Converging on the Cepheid Metallicity Dependence: Implications of Non-Standard Gaia Parallax Recalibration on Distance Measures
Abstract
By comparing Cepheid brightnesses with geometric distance measures including Gaia EDR3 parallaxes, most recent analyses conclude metal-rich Cepheids are brighter, quantified as γ -0.2 mag/dex. While the value of γ has little impact on the determination of the Hubble constant in contemporary distance ladders (due to the similarity of metallicity across these ladders), γ plays a role in gauging the distances to metal-poor dwarf galaxies like the Magellanic Clouds and is of considerable interest in testing stellar models.

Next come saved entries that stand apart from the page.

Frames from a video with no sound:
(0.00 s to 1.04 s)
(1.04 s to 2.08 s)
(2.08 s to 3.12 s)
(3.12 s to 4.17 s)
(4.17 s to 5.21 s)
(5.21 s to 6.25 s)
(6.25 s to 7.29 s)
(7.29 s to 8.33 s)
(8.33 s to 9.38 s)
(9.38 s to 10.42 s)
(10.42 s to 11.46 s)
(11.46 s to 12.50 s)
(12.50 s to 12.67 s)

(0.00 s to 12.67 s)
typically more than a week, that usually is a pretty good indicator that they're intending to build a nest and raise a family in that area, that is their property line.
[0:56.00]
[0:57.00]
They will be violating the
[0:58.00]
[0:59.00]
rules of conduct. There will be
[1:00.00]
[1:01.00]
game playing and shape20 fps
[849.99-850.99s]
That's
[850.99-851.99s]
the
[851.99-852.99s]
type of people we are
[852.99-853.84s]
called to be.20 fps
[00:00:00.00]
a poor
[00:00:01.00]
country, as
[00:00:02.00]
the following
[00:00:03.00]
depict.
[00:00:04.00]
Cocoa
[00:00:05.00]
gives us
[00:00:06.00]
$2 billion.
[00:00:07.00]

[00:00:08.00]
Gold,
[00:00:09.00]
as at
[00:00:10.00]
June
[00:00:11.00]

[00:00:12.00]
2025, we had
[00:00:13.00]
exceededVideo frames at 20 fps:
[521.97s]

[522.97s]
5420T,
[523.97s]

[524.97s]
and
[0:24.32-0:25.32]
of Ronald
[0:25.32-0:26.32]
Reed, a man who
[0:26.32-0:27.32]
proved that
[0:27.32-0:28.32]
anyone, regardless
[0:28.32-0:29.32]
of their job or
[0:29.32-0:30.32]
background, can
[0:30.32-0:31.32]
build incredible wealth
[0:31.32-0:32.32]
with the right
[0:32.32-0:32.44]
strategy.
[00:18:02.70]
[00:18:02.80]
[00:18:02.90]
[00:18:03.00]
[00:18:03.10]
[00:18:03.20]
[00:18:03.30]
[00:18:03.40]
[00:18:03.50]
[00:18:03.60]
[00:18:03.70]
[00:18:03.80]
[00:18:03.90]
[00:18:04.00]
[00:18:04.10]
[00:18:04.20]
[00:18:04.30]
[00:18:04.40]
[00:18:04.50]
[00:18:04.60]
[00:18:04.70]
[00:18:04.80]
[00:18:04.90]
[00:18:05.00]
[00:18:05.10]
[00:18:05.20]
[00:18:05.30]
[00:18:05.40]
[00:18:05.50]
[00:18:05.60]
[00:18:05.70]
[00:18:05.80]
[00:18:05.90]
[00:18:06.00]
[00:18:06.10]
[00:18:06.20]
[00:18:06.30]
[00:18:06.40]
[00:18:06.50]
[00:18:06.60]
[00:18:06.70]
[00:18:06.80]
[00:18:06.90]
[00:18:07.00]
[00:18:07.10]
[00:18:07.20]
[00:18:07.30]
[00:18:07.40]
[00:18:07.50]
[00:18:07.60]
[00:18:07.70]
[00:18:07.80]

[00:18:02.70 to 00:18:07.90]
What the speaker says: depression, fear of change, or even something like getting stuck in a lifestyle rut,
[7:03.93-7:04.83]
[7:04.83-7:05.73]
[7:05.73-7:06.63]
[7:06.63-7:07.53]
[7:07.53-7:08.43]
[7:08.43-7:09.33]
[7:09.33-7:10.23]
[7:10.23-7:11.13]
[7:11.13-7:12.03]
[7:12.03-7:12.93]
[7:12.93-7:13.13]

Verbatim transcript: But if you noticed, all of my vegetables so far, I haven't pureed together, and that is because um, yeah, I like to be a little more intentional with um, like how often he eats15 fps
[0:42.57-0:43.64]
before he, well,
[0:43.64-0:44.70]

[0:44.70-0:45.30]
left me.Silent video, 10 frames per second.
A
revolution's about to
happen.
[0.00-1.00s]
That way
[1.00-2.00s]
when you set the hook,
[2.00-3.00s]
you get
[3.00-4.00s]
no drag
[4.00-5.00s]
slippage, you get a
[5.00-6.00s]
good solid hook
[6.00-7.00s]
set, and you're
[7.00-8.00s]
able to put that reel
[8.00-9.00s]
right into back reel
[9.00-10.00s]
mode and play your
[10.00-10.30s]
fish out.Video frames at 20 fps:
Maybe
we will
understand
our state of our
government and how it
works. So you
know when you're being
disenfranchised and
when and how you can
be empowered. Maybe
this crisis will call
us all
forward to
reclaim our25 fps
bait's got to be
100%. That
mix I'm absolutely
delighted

Recently, Madore & Freedman (2025, hereafter MF25) recalibrated Gaia EDR3 parallaxes by adding to them a magnitude offset to match certain historic Cepheid parallaxes which otherwise differ by 1.6σ. A calibration which adjusts Gaia parallaxes by applying a magnitude offset (i.e., a multiplicative correction in parallax) differs significantly from the Gaia Team's calibration (Lindegren et al. 2021), which is additive in parallax space - especially at distances much closer than 1 kpc or beyond 10 kpc, outside the 2-3 kpc range on which the MF25 calibration was based. The MF25 approach reduces γ to zero. If extrapolated, it places nearby cluster distances like the Pleiades too close compared to independent measurements, while leaving distant quasars with negative parallaxes. We conclude that the MF25 proposal for Gaia calibration and γ 0 produces farther-reaching consequences, many of which are strongly disfavored by the data.